(What you are asked to do):
Lines from the one holding "[0:01.20-0:01.50]" through the end of the entries, inclusive, form the whole output; reproduce them exactly and omit pictures.

(Data for this exercise):
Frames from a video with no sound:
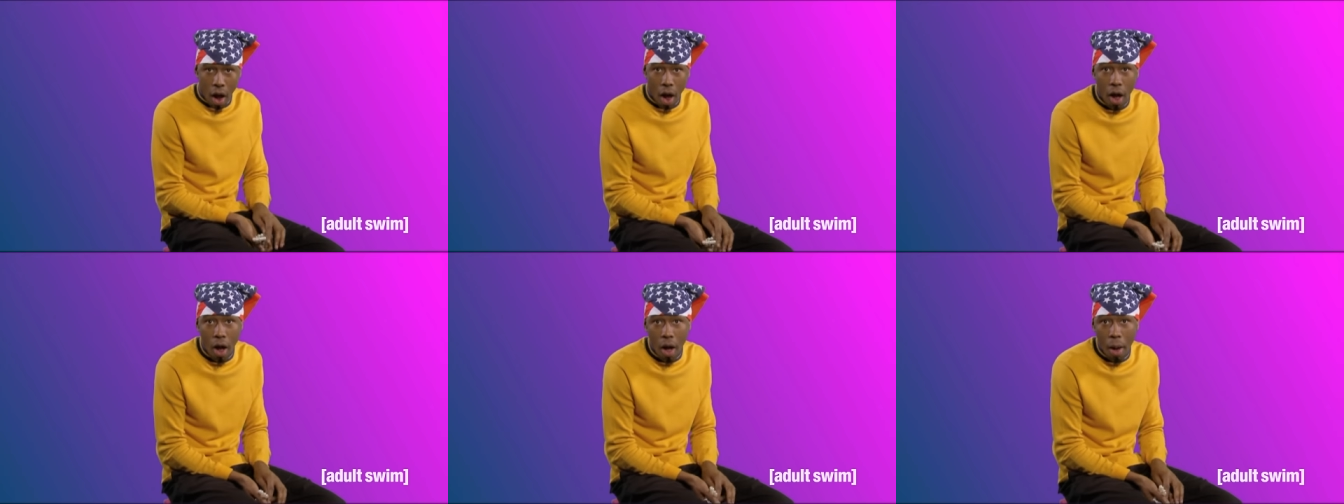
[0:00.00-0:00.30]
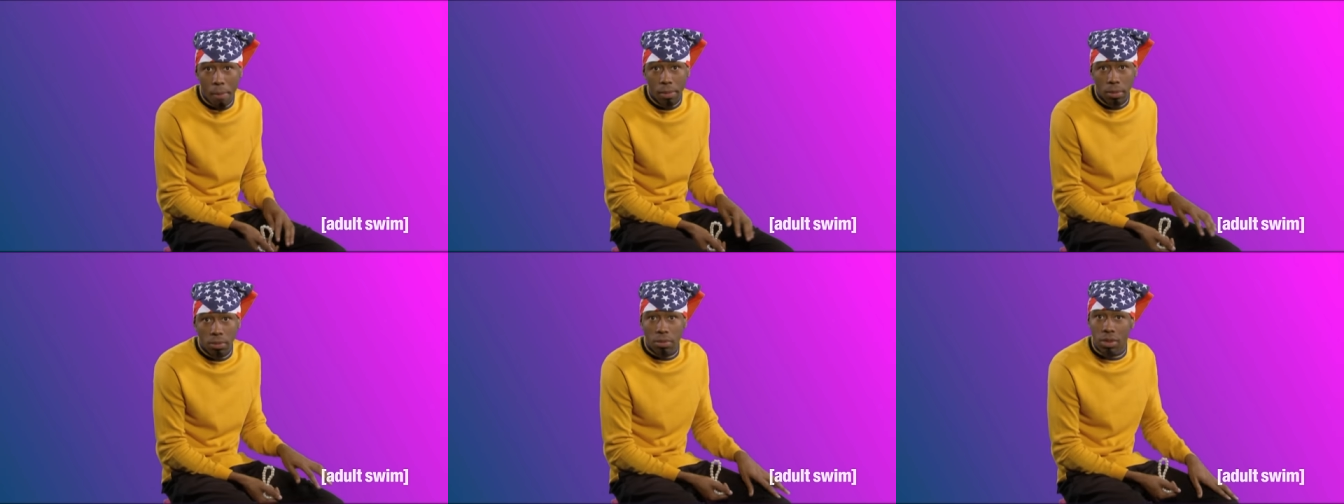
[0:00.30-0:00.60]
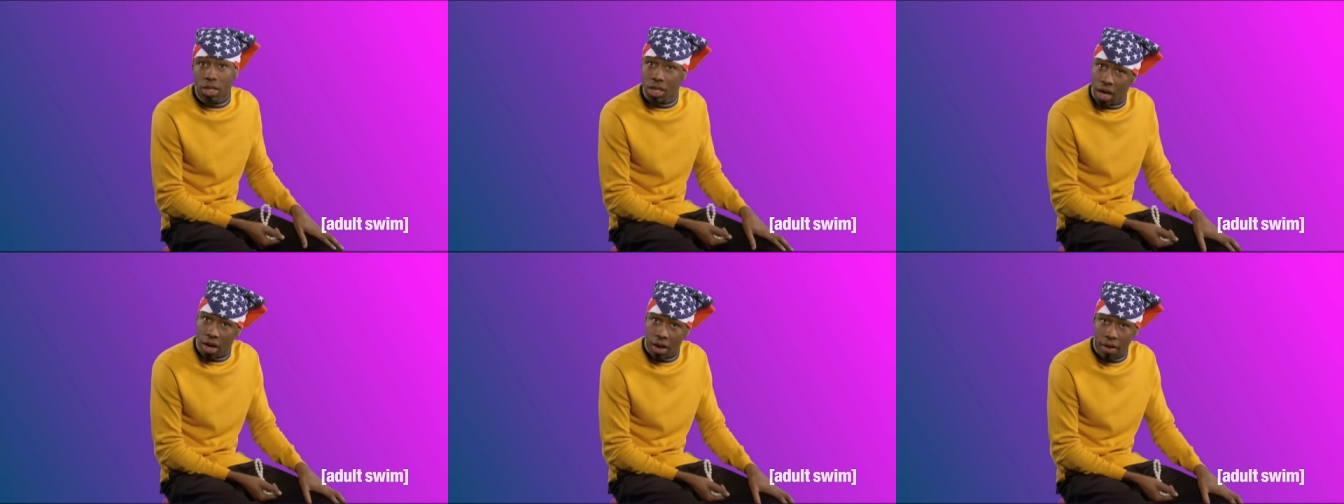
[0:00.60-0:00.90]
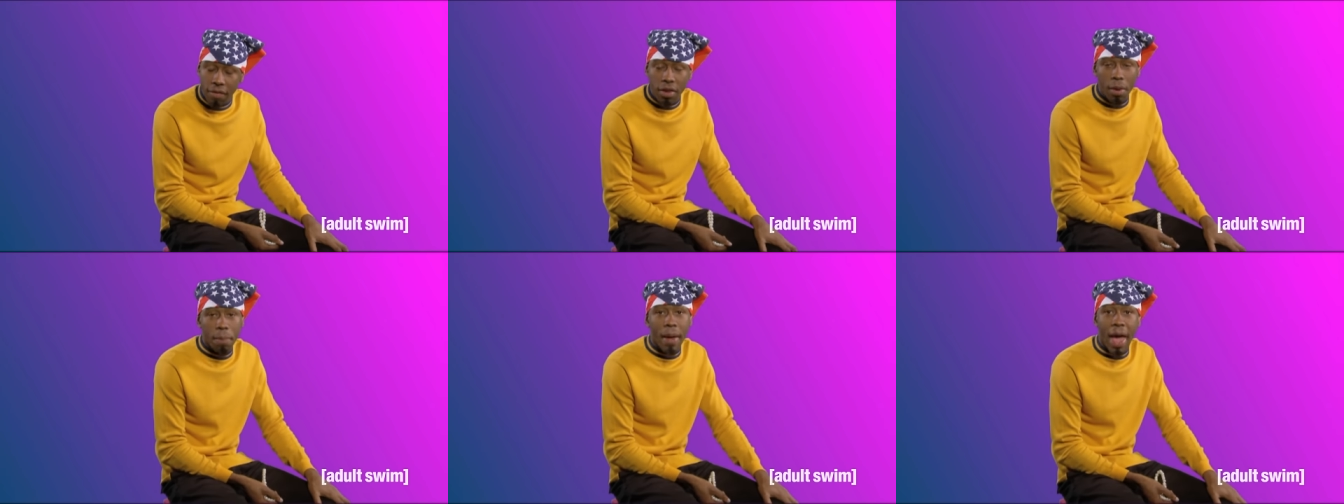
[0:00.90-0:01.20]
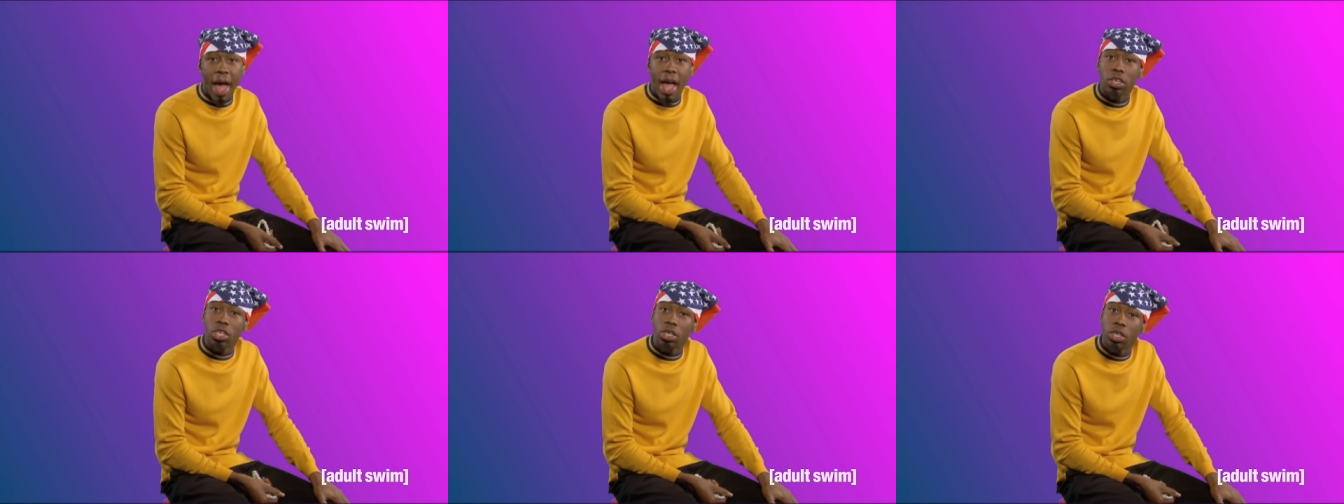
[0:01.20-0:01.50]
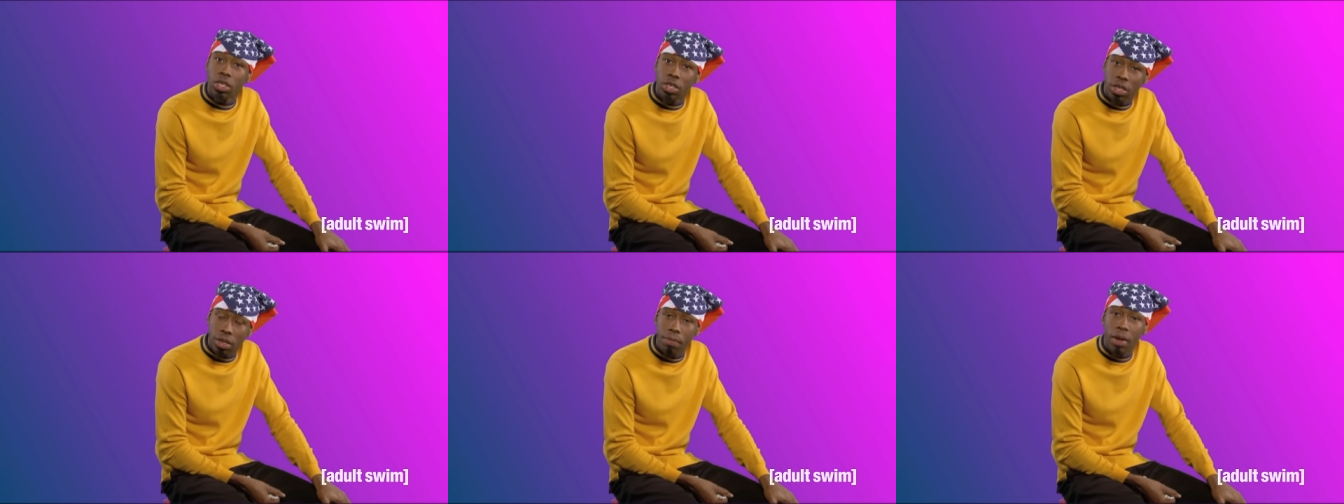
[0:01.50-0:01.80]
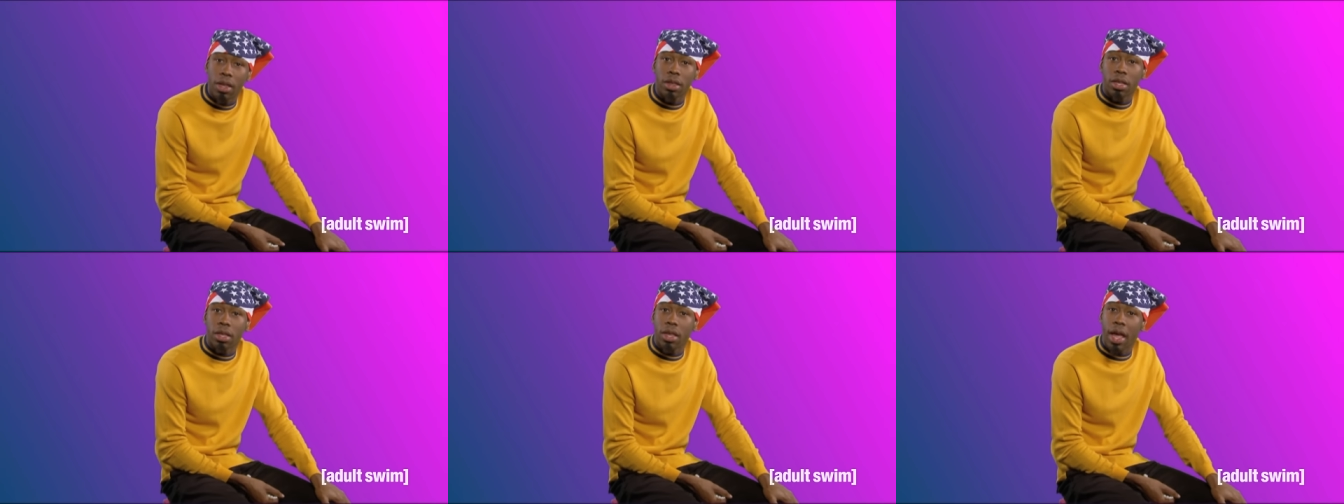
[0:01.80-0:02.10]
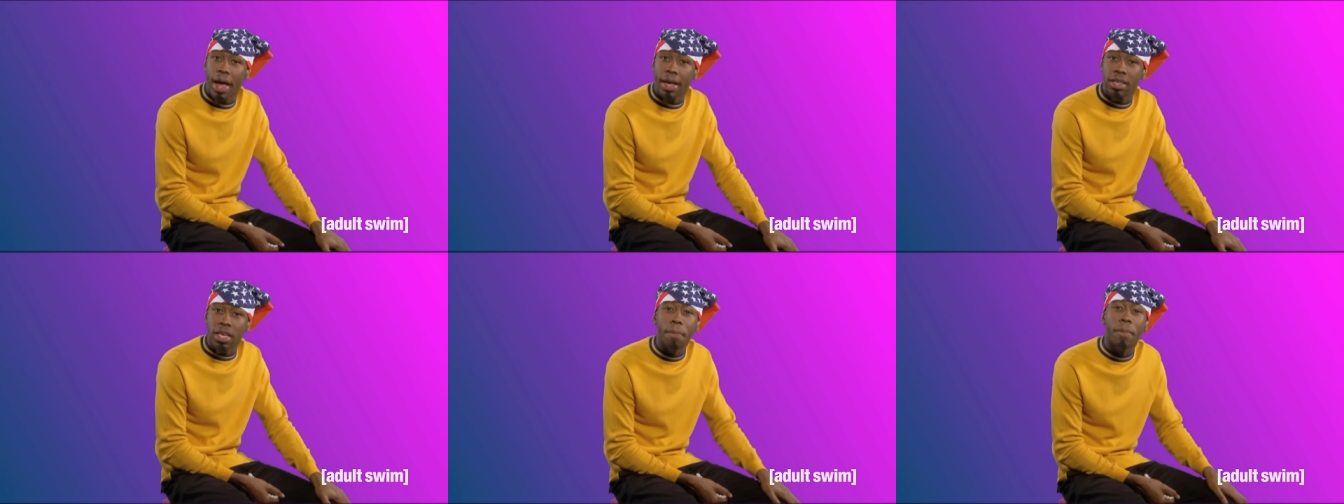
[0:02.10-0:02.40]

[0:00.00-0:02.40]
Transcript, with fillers: um, love, compassion, and some other things.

(The completed task):
[0:01.20-0:01.50]
[0:01.50-0:01.80]
[0:01.80-0:02.10]
[0:02.10-0:02.40]

[0:00.00-0:02.40]
Transcript, with fillers: um, love, compassion, and some other things.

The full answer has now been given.